**Exercise details:** Pictures aside, reproduce exactly and only the lines from the one containing "Frames from a" through the end of the records.

**Saved data entries:**
- - - - - - -
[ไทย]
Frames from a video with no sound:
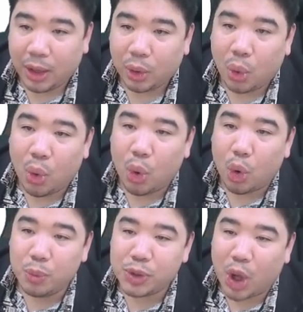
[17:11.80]
ครู
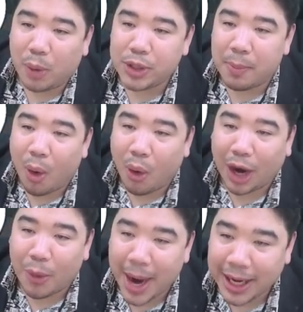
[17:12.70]
คุมสอบจะโบก
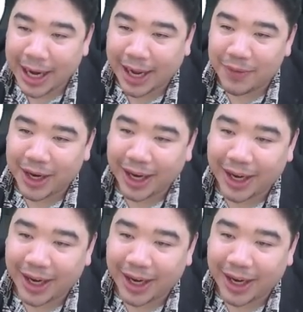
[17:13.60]
เราไหมนะครับนะ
- - - - - - -
**Exercise solution:**
Frames from a video with no sound:
[17:11.80]
ครู
[17:12.70]
คุมสอบจะโบก
[17:13.60]
เราไหมนะครับนะ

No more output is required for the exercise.